Every record is to be copied unchanged, except that its pictures are removed.

####

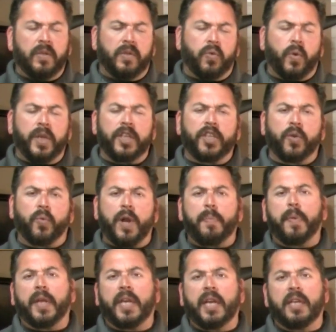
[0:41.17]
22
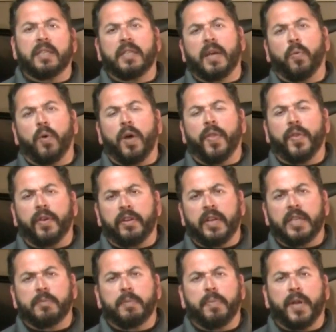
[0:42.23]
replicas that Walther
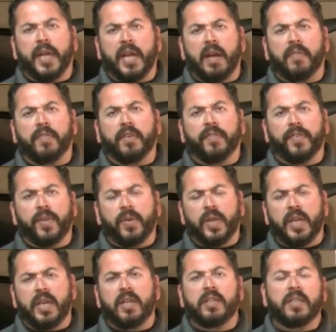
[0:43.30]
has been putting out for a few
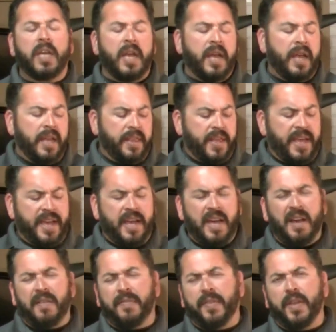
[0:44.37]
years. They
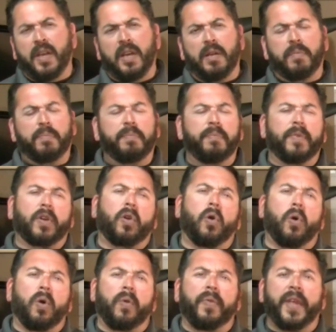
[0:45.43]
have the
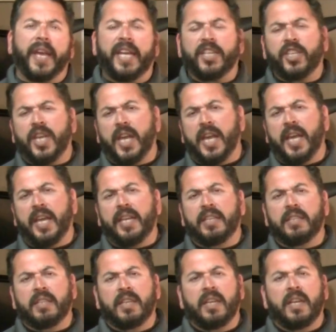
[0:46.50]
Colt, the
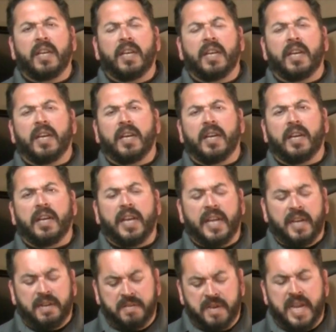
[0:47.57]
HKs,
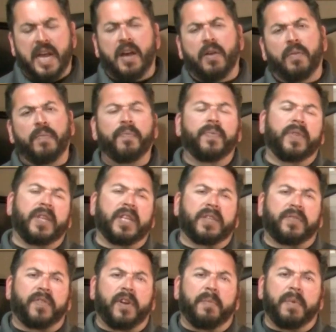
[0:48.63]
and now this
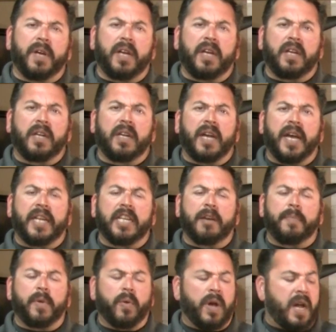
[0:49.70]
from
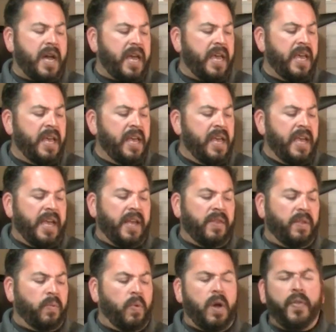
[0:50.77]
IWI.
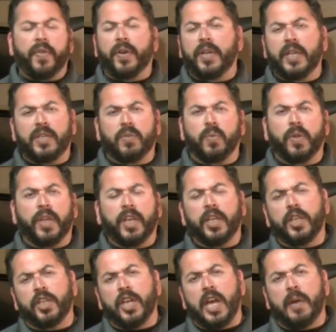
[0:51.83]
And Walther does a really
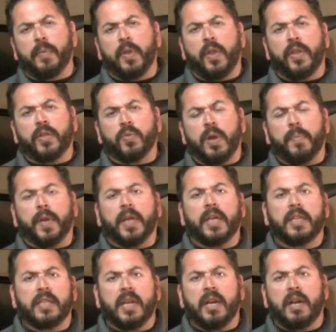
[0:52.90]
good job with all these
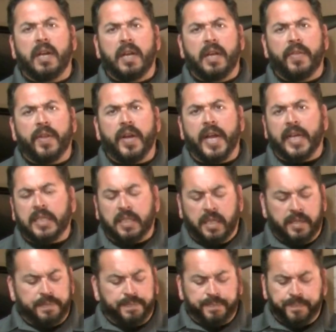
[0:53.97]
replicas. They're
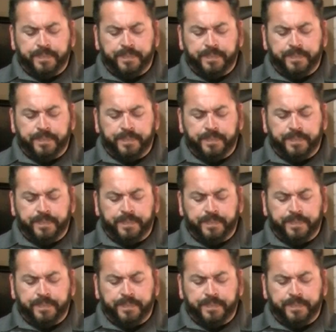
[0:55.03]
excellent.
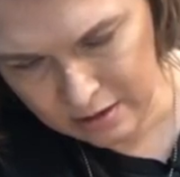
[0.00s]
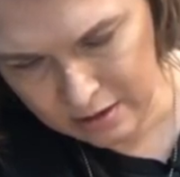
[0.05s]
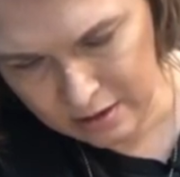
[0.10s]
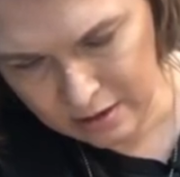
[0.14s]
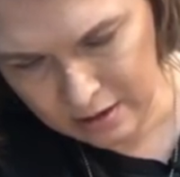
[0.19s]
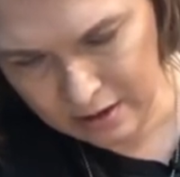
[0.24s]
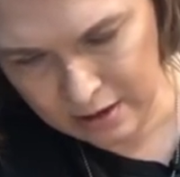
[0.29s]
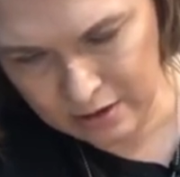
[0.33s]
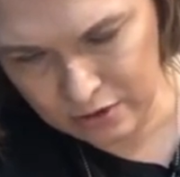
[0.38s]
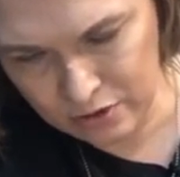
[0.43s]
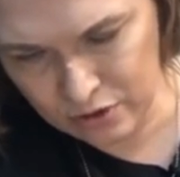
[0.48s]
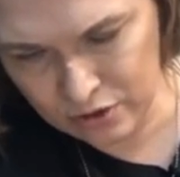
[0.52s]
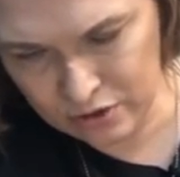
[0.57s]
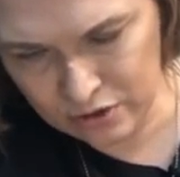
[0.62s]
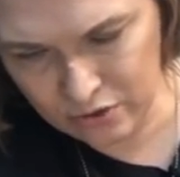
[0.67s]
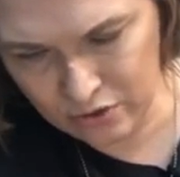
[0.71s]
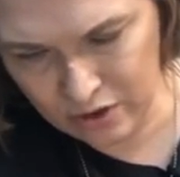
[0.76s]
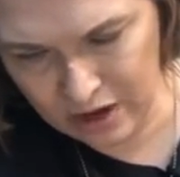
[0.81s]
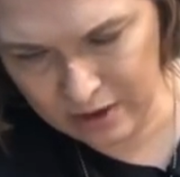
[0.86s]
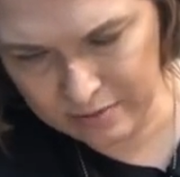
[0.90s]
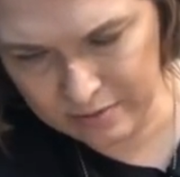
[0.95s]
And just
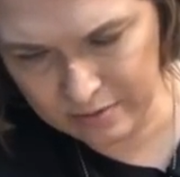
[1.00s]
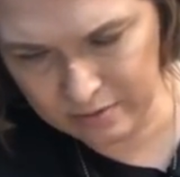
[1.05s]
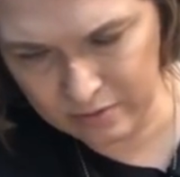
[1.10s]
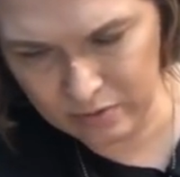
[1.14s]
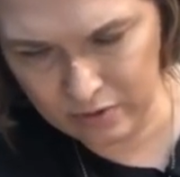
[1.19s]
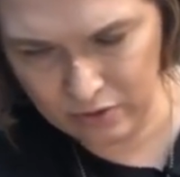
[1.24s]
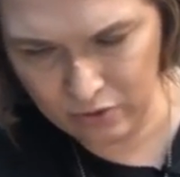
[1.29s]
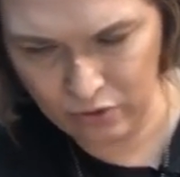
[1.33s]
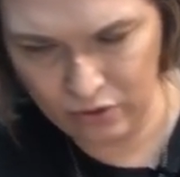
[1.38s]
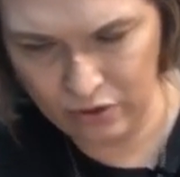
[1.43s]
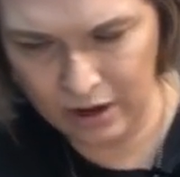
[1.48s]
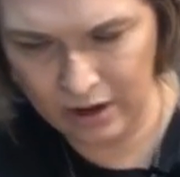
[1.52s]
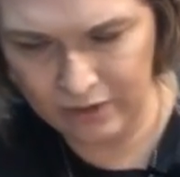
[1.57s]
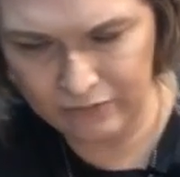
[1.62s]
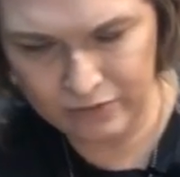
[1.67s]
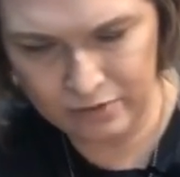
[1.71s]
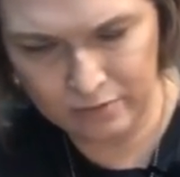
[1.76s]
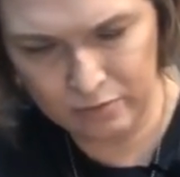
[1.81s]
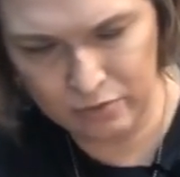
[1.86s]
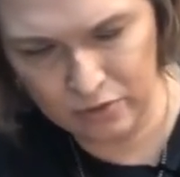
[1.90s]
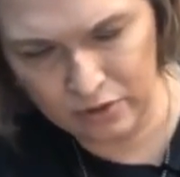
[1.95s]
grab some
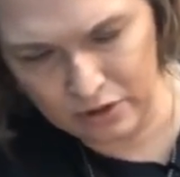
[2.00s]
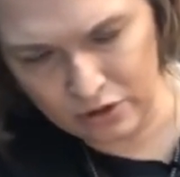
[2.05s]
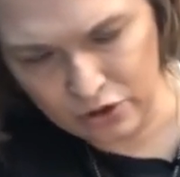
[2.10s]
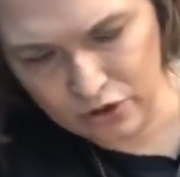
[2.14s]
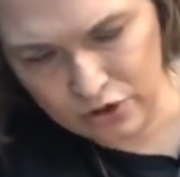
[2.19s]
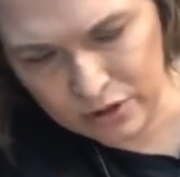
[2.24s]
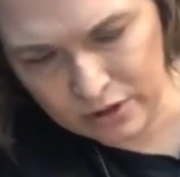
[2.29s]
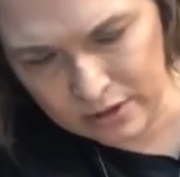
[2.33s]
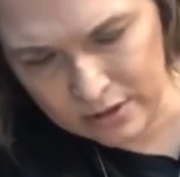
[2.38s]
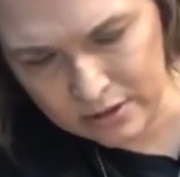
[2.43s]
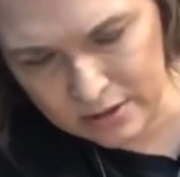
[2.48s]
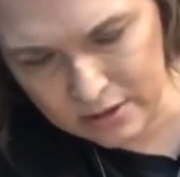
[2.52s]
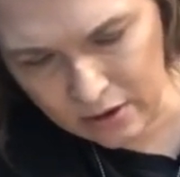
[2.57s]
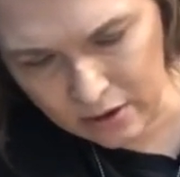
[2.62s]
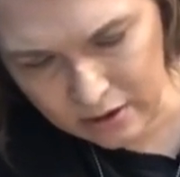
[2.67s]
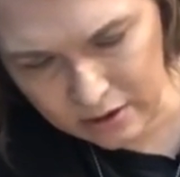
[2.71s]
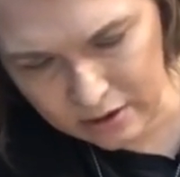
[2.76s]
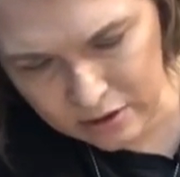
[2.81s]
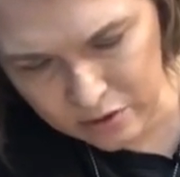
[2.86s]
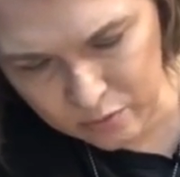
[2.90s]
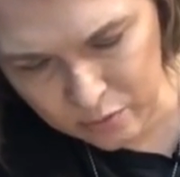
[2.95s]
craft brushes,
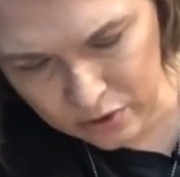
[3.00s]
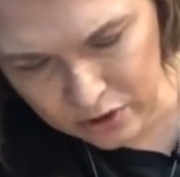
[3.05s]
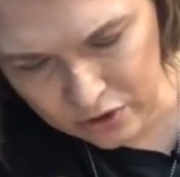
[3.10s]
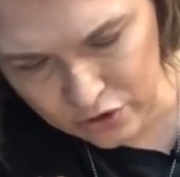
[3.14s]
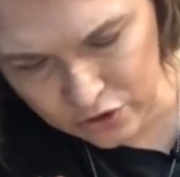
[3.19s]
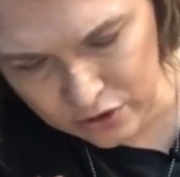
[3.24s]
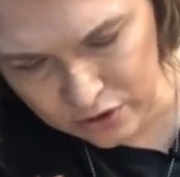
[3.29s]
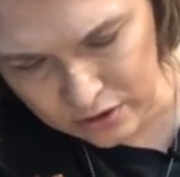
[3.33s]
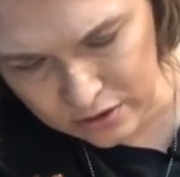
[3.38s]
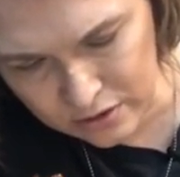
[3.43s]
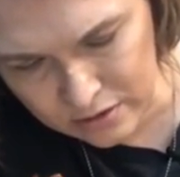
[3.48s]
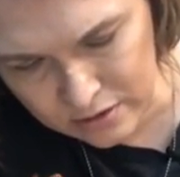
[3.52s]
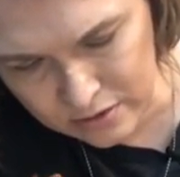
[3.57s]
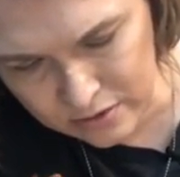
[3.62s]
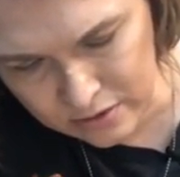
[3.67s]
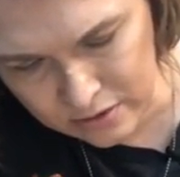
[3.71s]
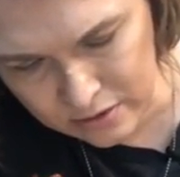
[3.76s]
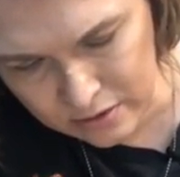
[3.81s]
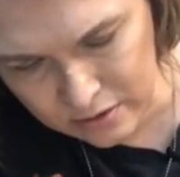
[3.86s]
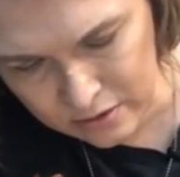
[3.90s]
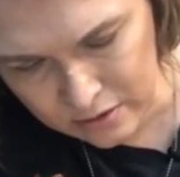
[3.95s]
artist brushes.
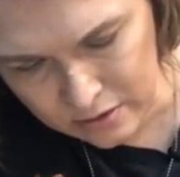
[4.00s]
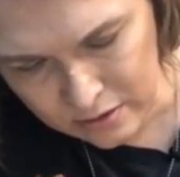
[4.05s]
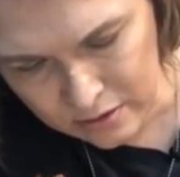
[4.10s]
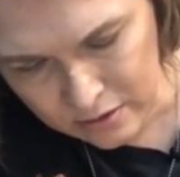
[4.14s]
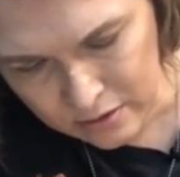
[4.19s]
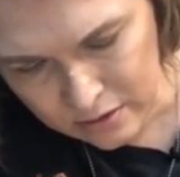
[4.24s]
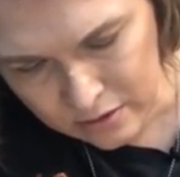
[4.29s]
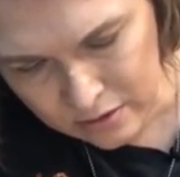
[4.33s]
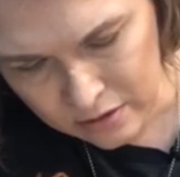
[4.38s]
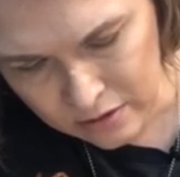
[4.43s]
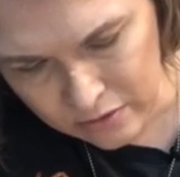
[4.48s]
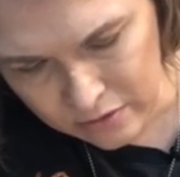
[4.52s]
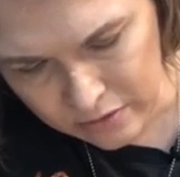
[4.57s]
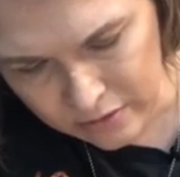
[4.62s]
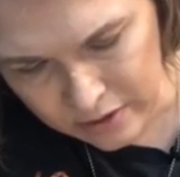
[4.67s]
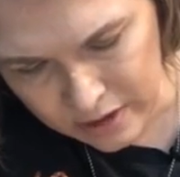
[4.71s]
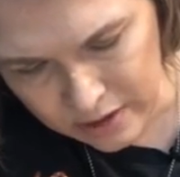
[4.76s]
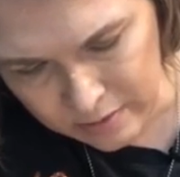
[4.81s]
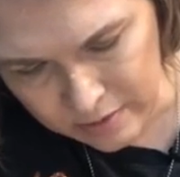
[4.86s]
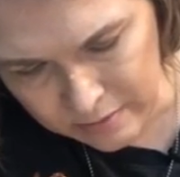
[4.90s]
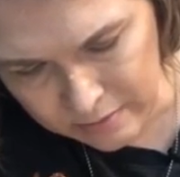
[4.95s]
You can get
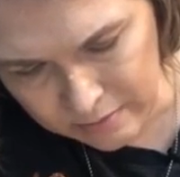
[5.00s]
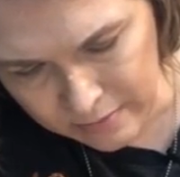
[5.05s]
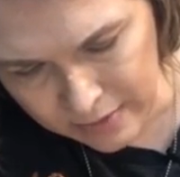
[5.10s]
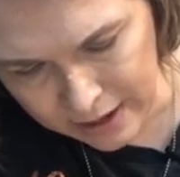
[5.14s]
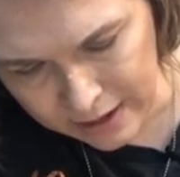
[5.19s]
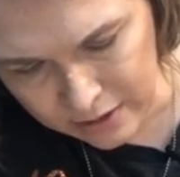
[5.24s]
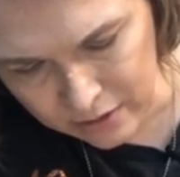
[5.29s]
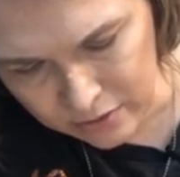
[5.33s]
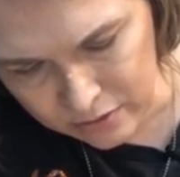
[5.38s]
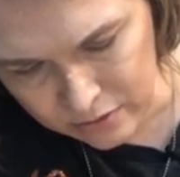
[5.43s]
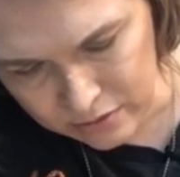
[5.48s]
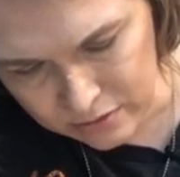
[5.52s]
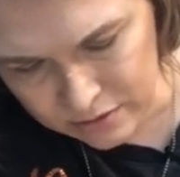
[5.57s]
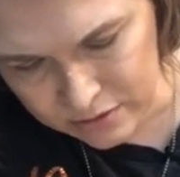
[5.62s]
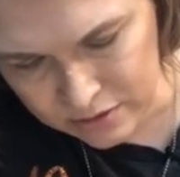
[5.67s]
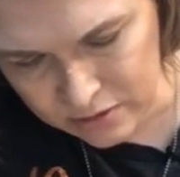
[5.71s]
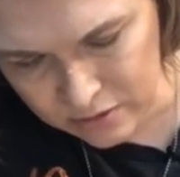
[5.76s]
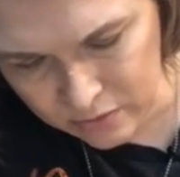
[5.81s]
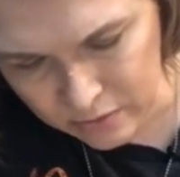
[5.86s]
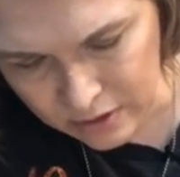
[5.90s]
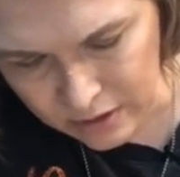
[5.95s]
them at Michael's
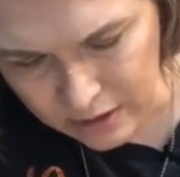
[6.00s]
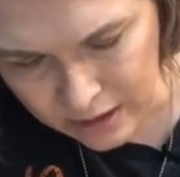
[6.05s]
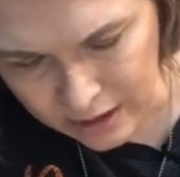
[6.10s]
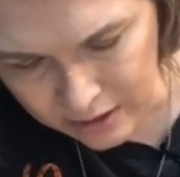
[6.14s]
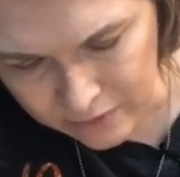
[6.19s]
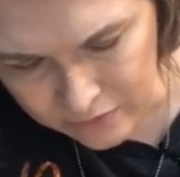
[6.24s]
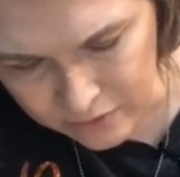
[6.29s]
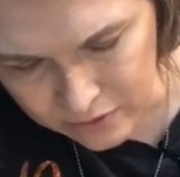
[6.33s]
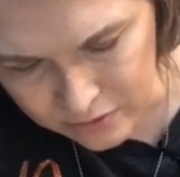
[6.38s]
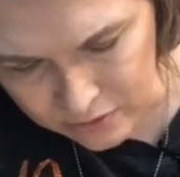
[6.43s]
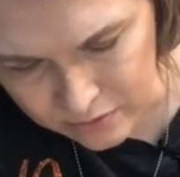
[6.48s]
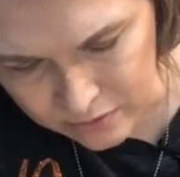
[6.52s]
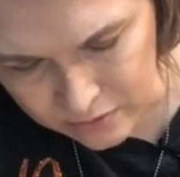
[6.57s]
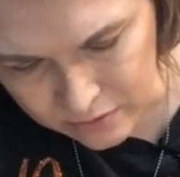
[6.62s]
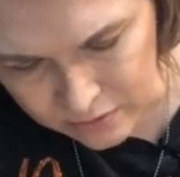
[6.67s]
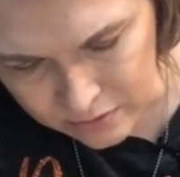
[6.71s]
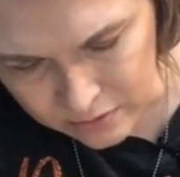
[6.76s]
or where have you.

####

[TASK SOLUTION]:
[0:41.17]
22
[0:42.23]
replicas that Walther
[0:43.30]
has been putting out for a few
[0:44.37]
years. They
[0:45.43]
have the
[0:46.50]
Colt, the
[0:47.57]
HKs,
[0:48.63]
and now this
[0:49.70]
from
[0:50.77]
IWI.
[0:51.83]
And Walther does a really
[0:52.90]
good job with all these
[0:53.97]
replicas. They're
[0:55.03]
excellent.
[0.00s]
[0.05s]
[0.10s]
[0.14s]
[0.19s]
[0.24s]
[0.29s]
[0.33s]
[0.38s]
[0.43s]
[0.48s]
[0.52s]
[0.57s]
[0.62s]
[0.67s]
[0.71s]
[0.76s]
[0.81s]
[0.86s]
[0.90s]
[0.95s]
And just
[1.00s]
[1.05s]
[1.10s]
[1.14s]
[1.19s]
[1.24s]
[1.29s]
[1.33s]
[1.38s]
[1.43s]
[1.48s]
[1.52s]
[1.57s]
[1.62s]
[1.67s]
[1.71s]
[1.76s]
[1.81s]
[1.86s]
[1.90s]
[1.95s]
grab some
[2.00s]
[2.05s]
[2.10s]
[2.14s]
[2.19s]
[2.24s]
[2.29s]
[2.33s]
[2.38s]
[2.43s]
[2.48s]
[2.52s]
[2.57s]
[2.62s]
[2.67s]
[2.71s]
[2.76s]
[2.81s]
[2.86s]
[2.90s]
[2.95s]
craft brushes,
[3.00s]
[3.05s]
[3.10s]
[3.14s]
[3.19s]
[3.24s]
[3.29s]
[3.33s]
[3.38s]
[3.43s]
[3.48s]
[3.52s]
[3.57s]
[3.62s]
[3.67s]
[3.71s]
[3.76s]
[3.81s]
[3.86s]
[3.90s]
[3.95s]
artist brushes.
[4.00s]
[4.05s]
[4.10s]
[4.14s]
[4.19s]
[4.24s]
[4.29s]
[4.33s]
[4.38s]
[4.43s]
[4.48s]
[4.52s]
[4.57s]
[4.62s]
[4.67s]
[4.71s]
[4.76s]
[4.81s]
[4.86s]
[4.90s]
[4.95s]
You can get
[5.00s]
[5.05s]
[5.10s]
[5.14s]
[5.19s]
[5.24s]
[5.29s]
[5.33s]
[5.38s]
[5.43s]
[5.48s]
[5.52s]
[5.57s]
[5.62s]
[5.67s]
[5.71s]
[5.76s]
[5.81s]
[5.86s]
[5.90s]
[5.95s]
them at Michael's
[6.00s]
[6.05s]
[6.10s]
[6.14s]
[6.19s]
[6.24s]
[6.29s]
[6.33s]
[6.38s]
[6.43s]
[6.48s]
[6.52s]
[6.57s]
[6.62s]
[6.67s]
[6.71s]
[6.76s]
or where have you.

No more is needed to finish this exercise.